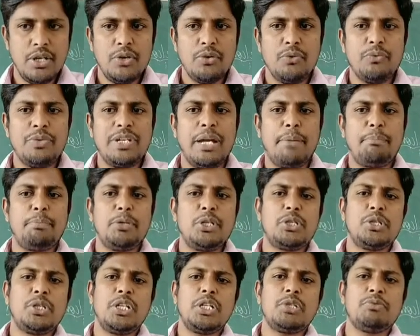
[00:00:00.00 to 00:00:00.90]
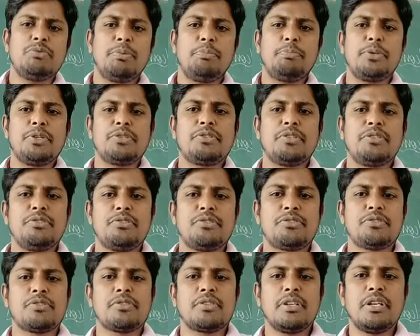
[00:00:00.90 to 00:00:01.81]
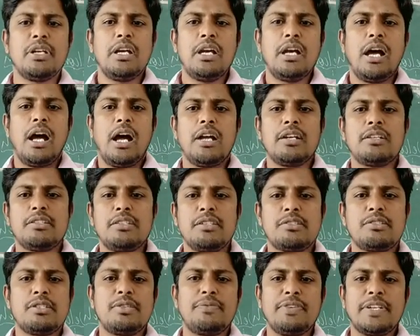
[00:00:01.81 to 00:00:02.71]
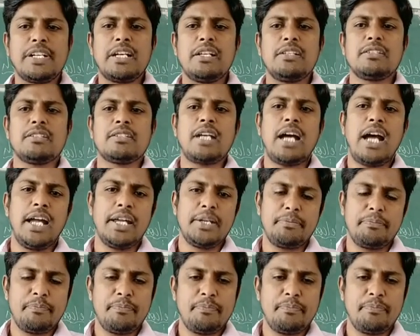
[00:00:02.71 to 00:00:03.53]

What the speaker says: We appreciate your presence at this difficult time.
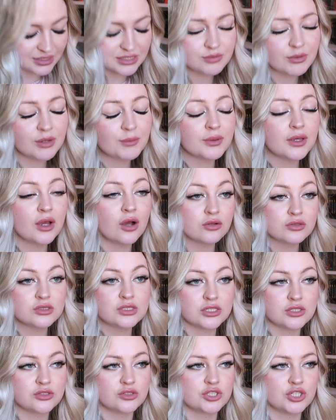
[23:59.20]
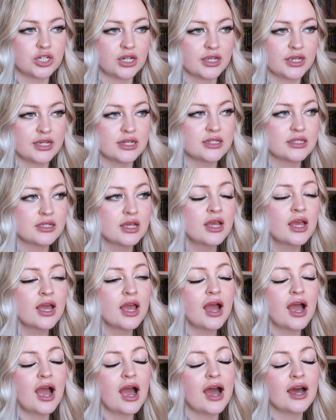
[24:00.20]
this might be alternate dust jacket.
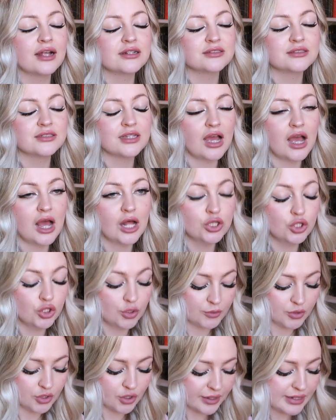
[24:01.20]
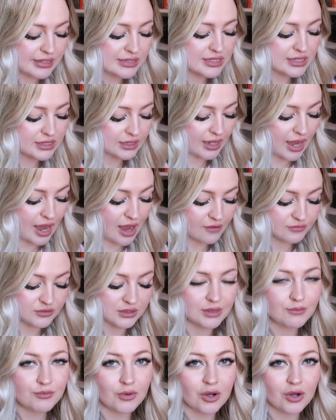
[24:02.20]
And Illumicrate's like Afterlight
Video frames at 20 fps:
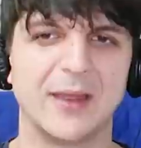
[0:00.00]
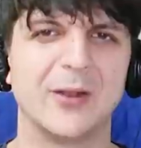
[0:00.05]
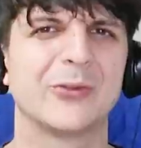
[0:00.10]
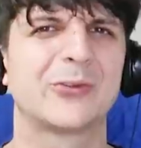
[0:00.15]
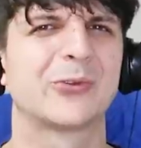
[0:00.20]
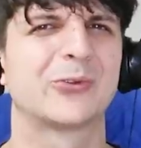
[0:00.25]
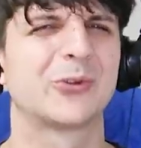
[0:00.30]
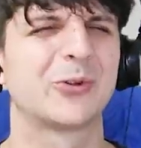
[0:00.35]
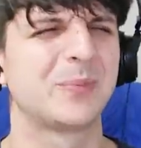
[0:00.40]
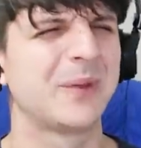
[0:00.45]
And
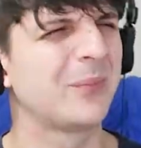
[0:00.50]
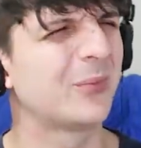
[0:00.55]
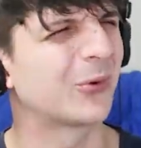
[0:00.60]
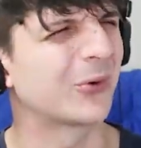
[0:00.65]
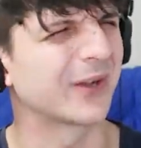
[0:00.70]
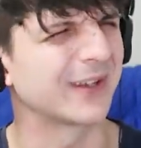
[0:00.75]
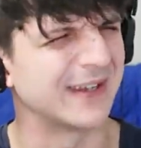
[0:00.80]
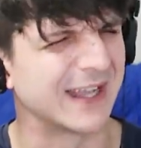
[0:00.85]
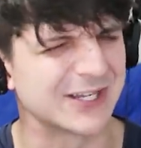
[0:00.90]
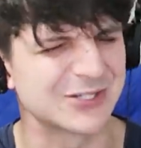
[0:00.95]
also, certain people
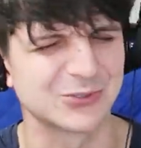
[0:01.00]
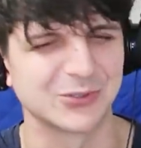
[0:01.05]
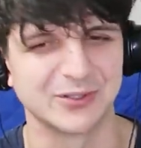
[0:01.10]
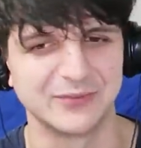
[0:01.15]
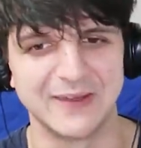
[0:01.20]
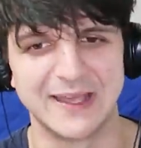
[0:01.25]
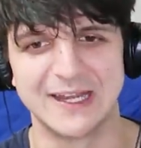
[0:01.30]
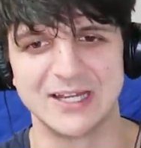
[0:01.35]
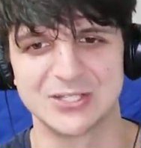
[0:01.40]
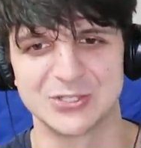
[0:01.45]
are at a natural
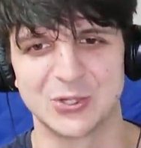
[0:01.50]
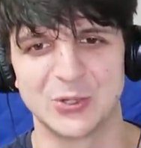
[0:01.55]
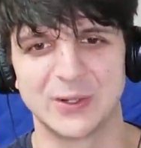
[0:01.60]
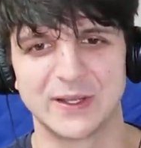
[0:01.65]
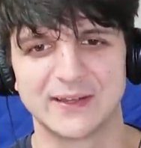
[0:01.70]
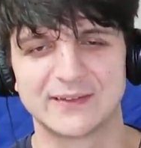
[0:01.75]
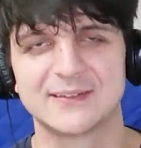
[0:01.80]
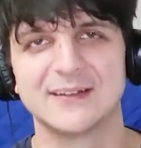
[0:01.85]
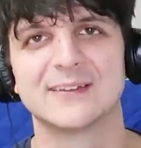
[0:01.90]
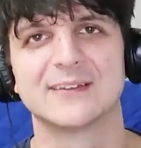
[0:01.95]
advantage, although
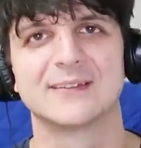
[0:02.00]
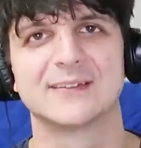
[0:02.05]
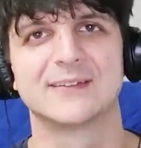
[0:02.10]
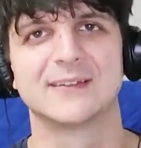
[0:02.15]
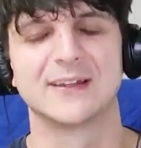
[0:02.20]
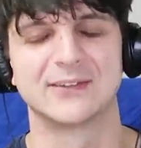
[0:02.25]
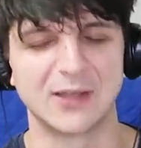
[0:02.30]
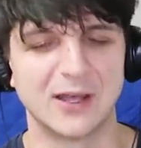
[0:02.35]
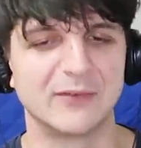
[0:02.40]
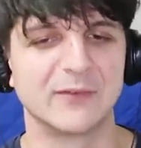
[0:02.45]
I guess that's
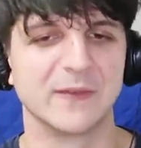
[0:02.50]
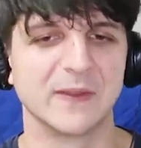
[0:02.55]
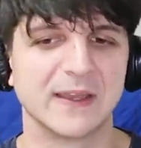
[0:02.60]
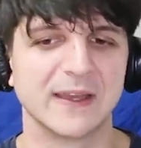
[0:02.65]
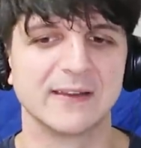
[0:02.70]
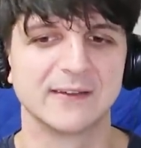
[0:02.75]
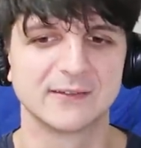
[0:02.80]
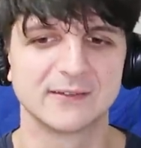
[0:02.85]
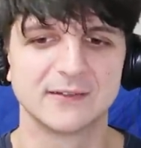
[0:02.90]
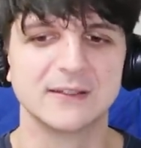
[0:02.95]
that's often the
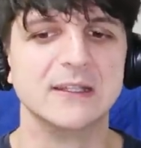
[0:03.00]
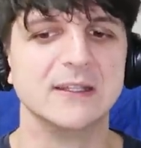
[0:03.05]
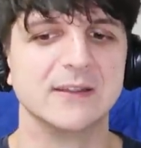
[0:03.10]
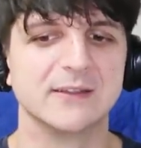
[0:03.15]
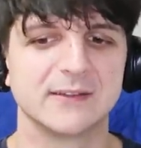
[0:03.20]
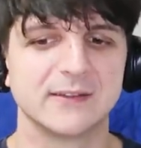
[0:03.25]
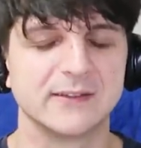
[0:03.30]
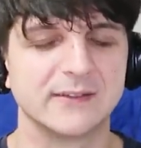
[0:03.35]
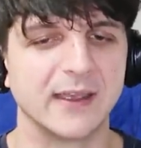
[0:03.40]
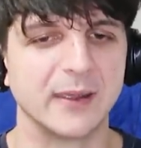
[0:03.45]
case in
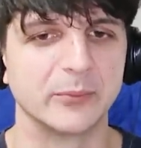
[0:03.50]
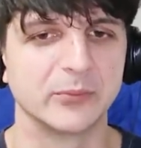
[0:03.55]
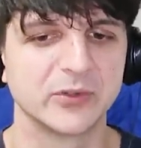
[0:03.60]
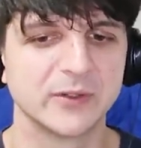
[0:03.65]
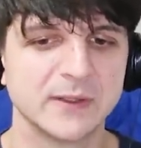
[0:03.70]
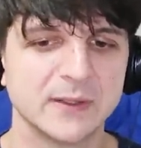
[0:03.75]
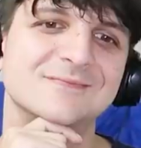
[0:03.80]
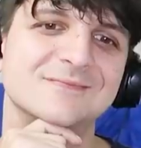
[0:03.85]
these exams.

───

Once the pictures are dropped, repeat the data above exactly.

## [TASK OUTPUT]
[00:00:00.00 to 00:00:00.90]
[00:00:00.90 to 00:00:01.81]
[00:00:01.81 to 00:00:02.71]
[00:00:02.71 to 00:00:03.53]

What the speaker says: We appreciate your presence at this difficult time.
[23:59.20]
[24:00.20]
this might be alternate dust jacket.
[24:01.20]
[24:02.20]
And Illumicrate's like Afterlight
Video frames at 20 fps:
[0:00.00]
[0:00.05]
[0:00.10]
[0:00.15]
[0:00.20]
[0:00.25]
[0:00.30]
[0:00.35]
[0:00.40]
[0:00.45]
And
[0:00.50]
[0:00.55]
[0:00.60]
[0:00.65]
[0:00.70]
[0:00.75]
[0:00.80]
[0:00.85]
[0:00.90]
[0:00.95]
also, certain people
[0:01.00]
[0:01.05]
[0:01.10]
[0:01.15]
[0:01.20]
[0:01.25]
[0:01.30]
[0:01.35]
[0:01.40]
[0:01.45]
are at a natural
[0:01.50]
[0:01.55]
[0:01.60]
[0:01.65]
[0:01.70]
[0:01.75]
[0:01.80]
[0:01.85]
[0:01.90]
[0:01.95]
advantage, although
[0:02.00]
[0:02.05]
[0:02.10]
[0:02.15]
[0:02.20]
[0:02.25]
[0:02.30]
[0:02.35]
[0:02.40]
[0:02.45]
I guess that's
[0:02.50]
[0:02.55]
[0:02.60]
[0:02.65]
[0:02.70]
[0:02.75]
[0:02.80]
[0:02.85]
[0:02.90]
[0:02.95]
that's often the
[0:03.00]
[0:03.05]
[0:03.10]
[0:03.15]
[0:03.20]
[0:03.25]
[0:03.30]
[0:03.35]
[0:03.40]
[0:03.45]
case in
[0:03.50]
[0:03.55]
[0:03.60]
[0:03.65]
[0:03.70]
[0:03.75]
[0:03.80]
[0:03.85]
these exams.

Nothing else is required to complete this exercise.